Michele Emiliano resta nel Pd e lancia la sua candidatura a segretario. Il governatore della Puglia ha sciolto le riserve ed è intervenuto oggi nella direzione nazionale del partito.
"Mi candido alla segreteria del Pd perché questo è il mio partito e nessuno può cacciarmi. Ho raccolto l'invito di molti militanti che mi hanno chiesto di far sopravvivere questo progetto politico", ha detto.
Poi parole di fuoco contro l'ex segretario Matteo Renzi: "Era il più contento della scissione. Mi candido nonostante il suo tentativo di vincere il congresso ad ogni costo con ogni mezzo. Ha fretta, non vuole rinunciare alla sua posizione dominante e non vuole concedere agli avversari il tempo di girare le province italiane".
L'INTERVENTO DI EMILIANO:
Gli scissionisti, dunque si sono divisi.

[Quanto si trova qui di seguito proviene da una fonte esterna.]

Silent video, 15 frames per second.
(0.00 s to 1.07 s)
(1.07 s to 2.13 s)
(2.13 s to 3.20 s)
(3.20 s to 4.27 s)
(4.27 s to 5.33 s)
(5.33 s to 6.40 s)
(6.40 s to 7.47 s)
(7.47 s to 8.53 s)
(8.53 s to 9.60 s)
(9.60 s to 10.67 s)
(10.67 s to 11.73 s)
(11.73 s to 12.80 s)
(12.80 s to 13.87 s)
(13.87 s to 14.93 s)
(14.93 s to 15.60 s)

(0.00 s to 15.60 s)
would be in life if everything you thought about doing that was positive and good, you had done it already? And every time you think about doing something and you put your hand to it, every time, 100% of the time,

Emiliano ha lasciato Enrico Rossi e Roberto Speranza, pur ribadendo la sua stima verso quelle che ha definito "persone perbene bastonate da arroganti inviti alla scissione e dal rifiuto di ogni mediazione".

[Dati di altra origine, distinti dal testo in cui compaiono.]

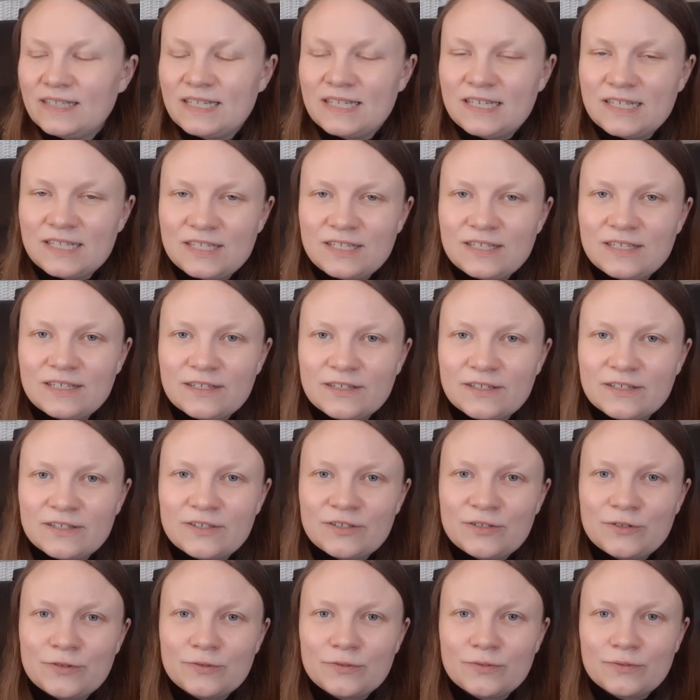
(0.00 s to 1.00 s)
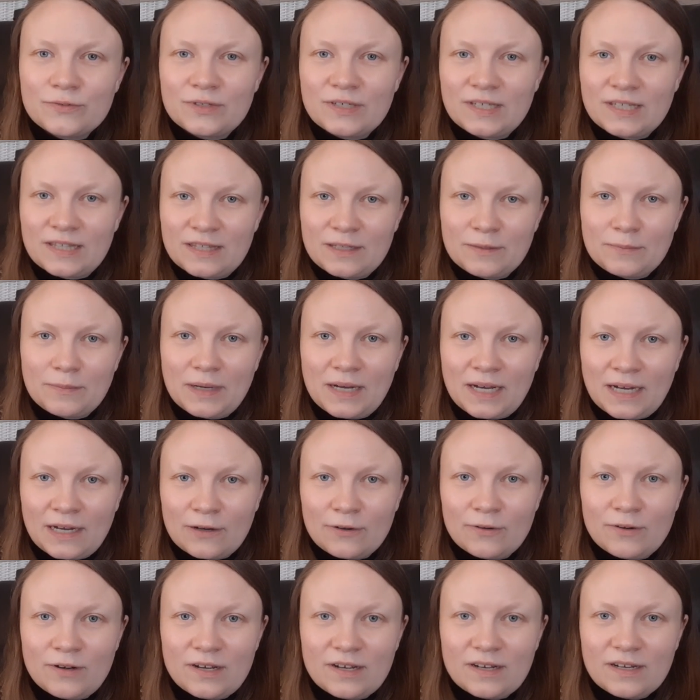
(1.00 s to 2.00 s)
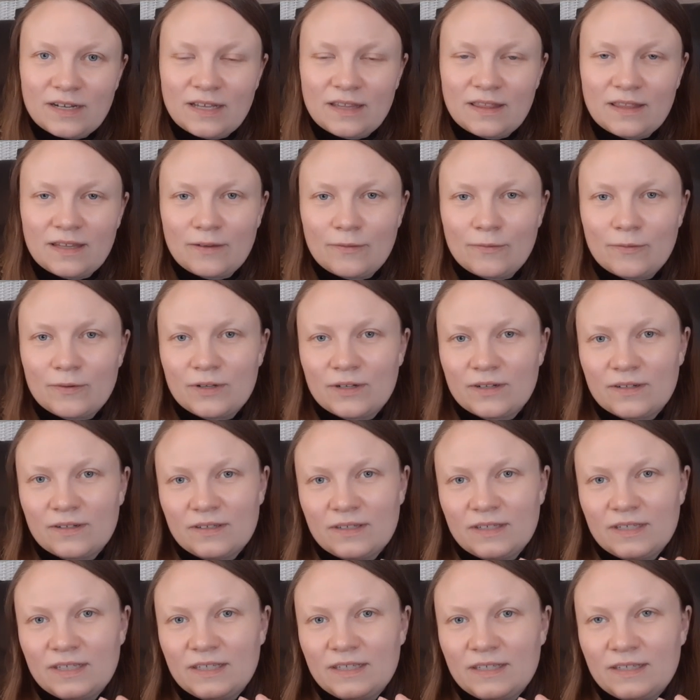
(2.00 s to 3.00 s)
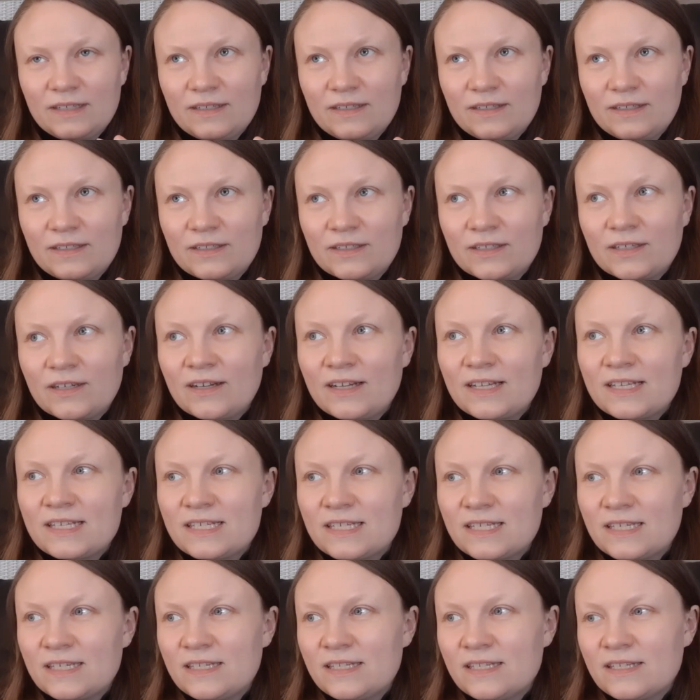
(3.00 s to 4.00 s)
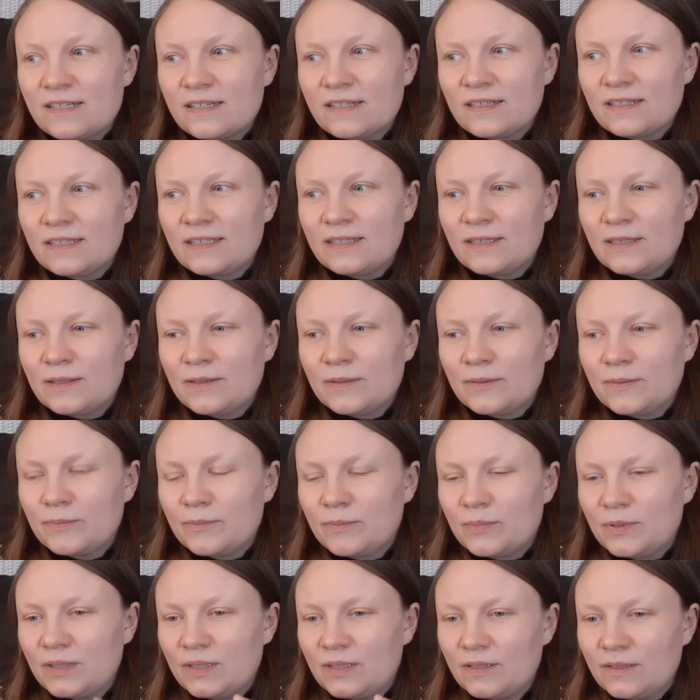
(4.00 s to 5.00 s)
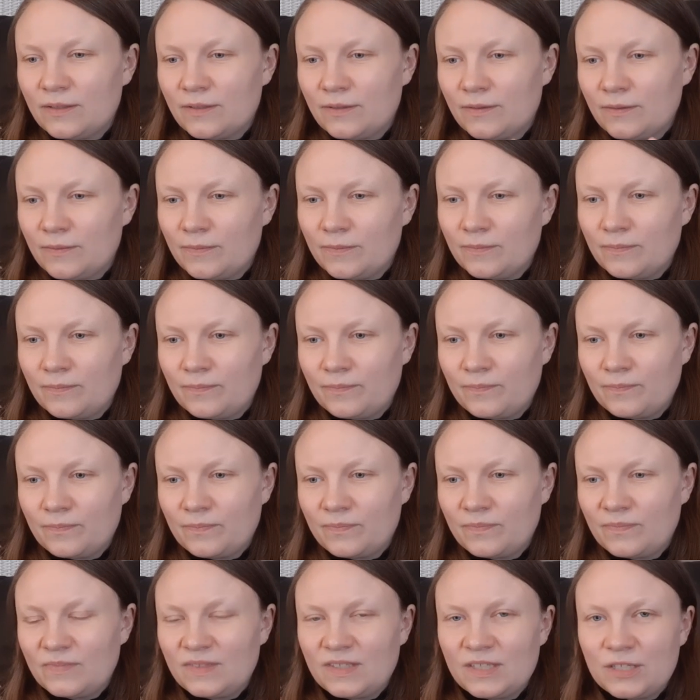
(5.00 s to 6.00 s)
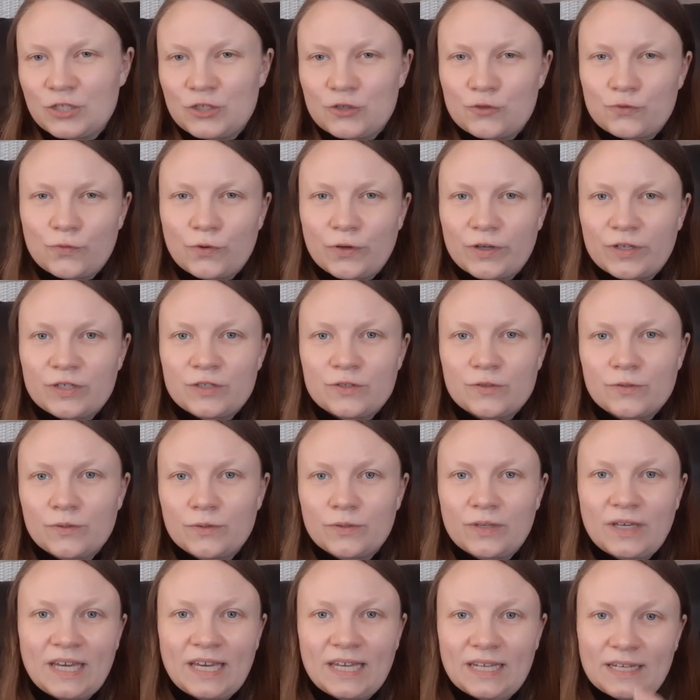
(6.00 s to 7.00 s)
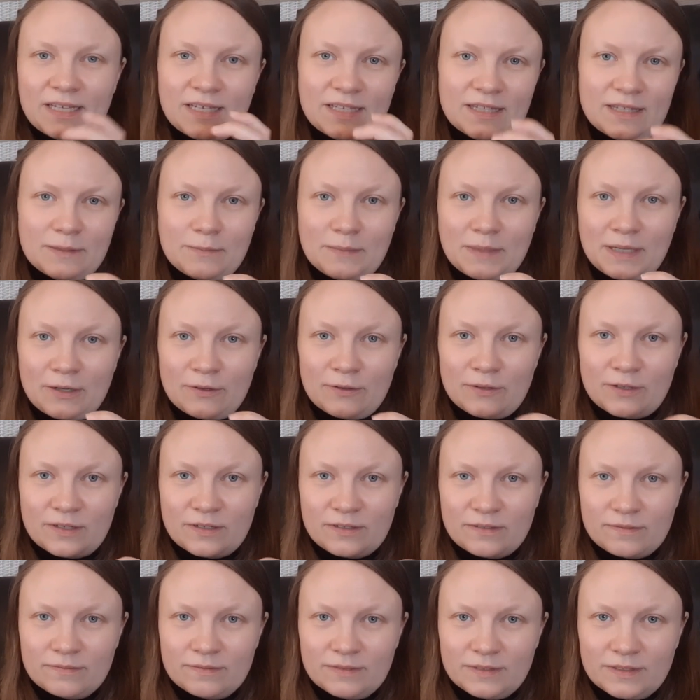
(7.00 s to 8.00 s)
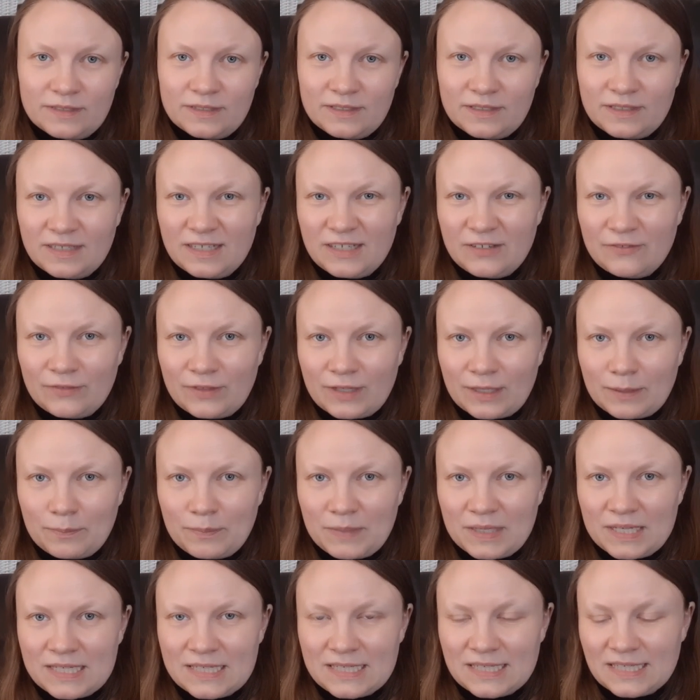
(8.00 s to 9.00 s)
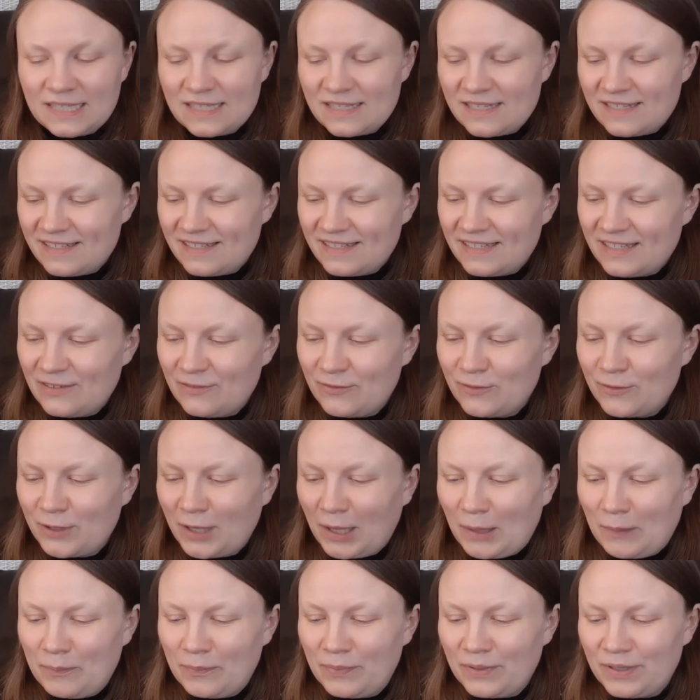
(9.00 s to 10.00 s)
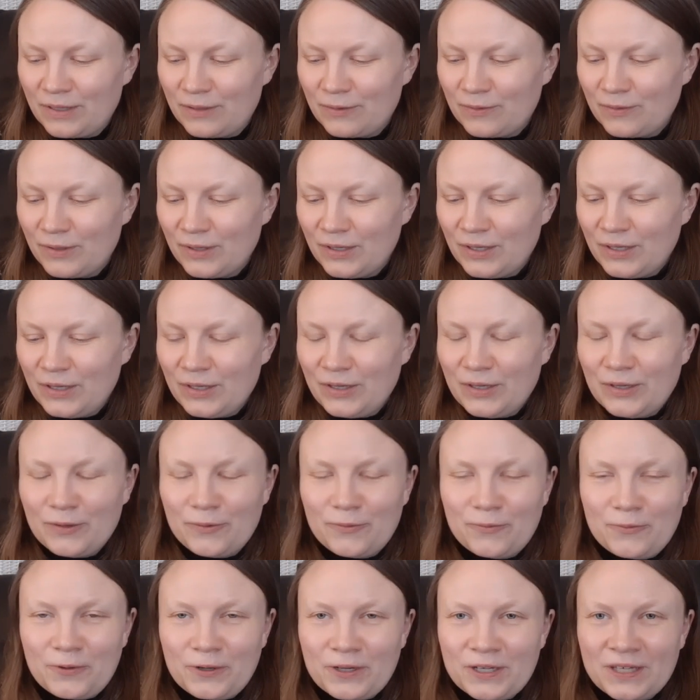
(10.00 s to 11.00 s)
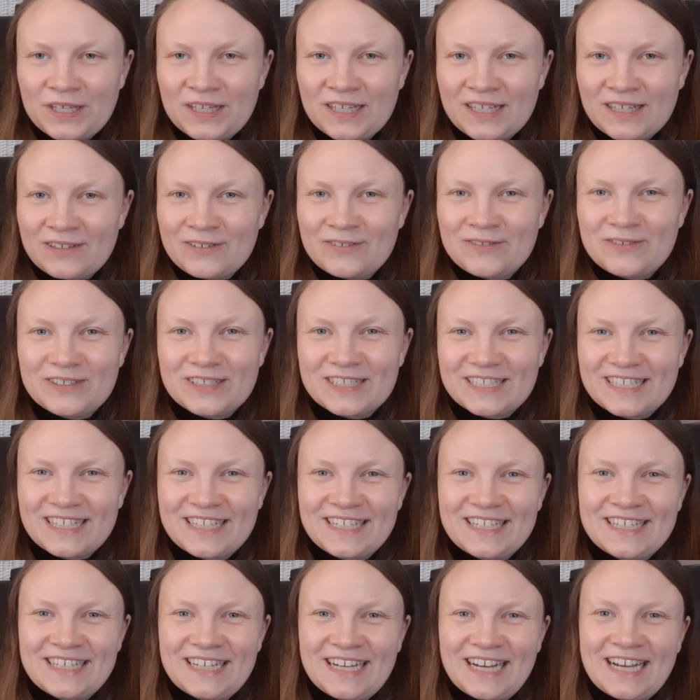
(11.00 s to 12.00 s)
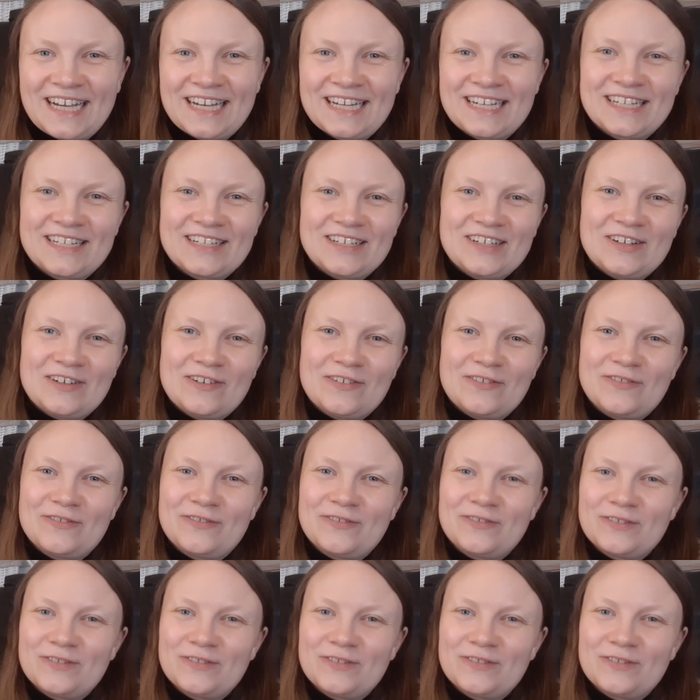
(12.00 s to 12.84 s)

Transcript: easier to get them out, and they will not as easily be destroyed, so you can't get them out, if that makes sense. If you have been working with any kind of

Dal canto proprio, Speranza ha annunciato la nascita di un "nuovo soggetto politico di centrosinistra", formato da dissidenti e fuoriusciti. E non ha rinunciato a criticare il governatore pugliese: "Prendiamo atto della sua scelta di candidarsi nel PdR, ovvero il Partito di Renzi".
L'ex premier, invece, ha disertato la direzione e ha lanciato un messaggio in mattinata dalla sua e-news: "Se qualcuno vuole lasciare la nostra comunità, questa scelta ci addolora, ma la nostra parola d'ordine rimane quella. Venite, non andatevene. Tuttavia è bene essere chiari: non possiamo bloccare ancora la discussione del partito e soprattutto del Paese, perché il destino del Pd e del Paese è più importante del destino dei singoli leader".

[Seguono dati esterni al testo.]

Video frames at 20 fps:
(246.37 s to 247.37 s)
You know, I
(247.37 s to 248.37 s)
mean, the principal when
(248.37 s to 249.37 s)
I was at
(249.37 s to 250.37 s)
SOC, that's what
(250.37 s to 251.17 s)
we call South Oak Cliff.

Parole arrivate dopo la decisione dei bersaniani di disertare la sede di via Sant'Andrea delle Fratte ("Siamo fuori") e dopo l'appello fatto ieri dall'ex premier Enrico Letta.
Rispondendo alle critiche del suo predecessore a Palazzo Chigi, Renzi ha ribattuto sostenendo che "sia legittimo e doveroso in un partito democratico, di nome e di fatto, che chi ha idee diverse possa presentarle in un confronto interno, civile e pacato". Ancora: "Vinca il migliore - ha scritto nella sua e-news - e poi chi vince ha il diritto di essere aiutato anche dagli altri: si chiama democrazia interna. L'alternativa è il modello partito-azienda".
Poi la stoccata: "Per settimane intere - ha ricordato - gli amici della minoranza mi hanno chiesto di anticipare il congresso, con petizioni online e raccolte firme, arrivando persino al punto di minacciare 'le carte bollate'. Quando finalmente abbiamo accolto questa proposta - ha aggiunto - ci è stata fatta una richiesta inaccettabile: si sarebbe evitata la scissione se solo io avessi rinunciato a candidarmi. Penso che la minoranza abbia il diritto di sconfiggermi, non di eliminarmi".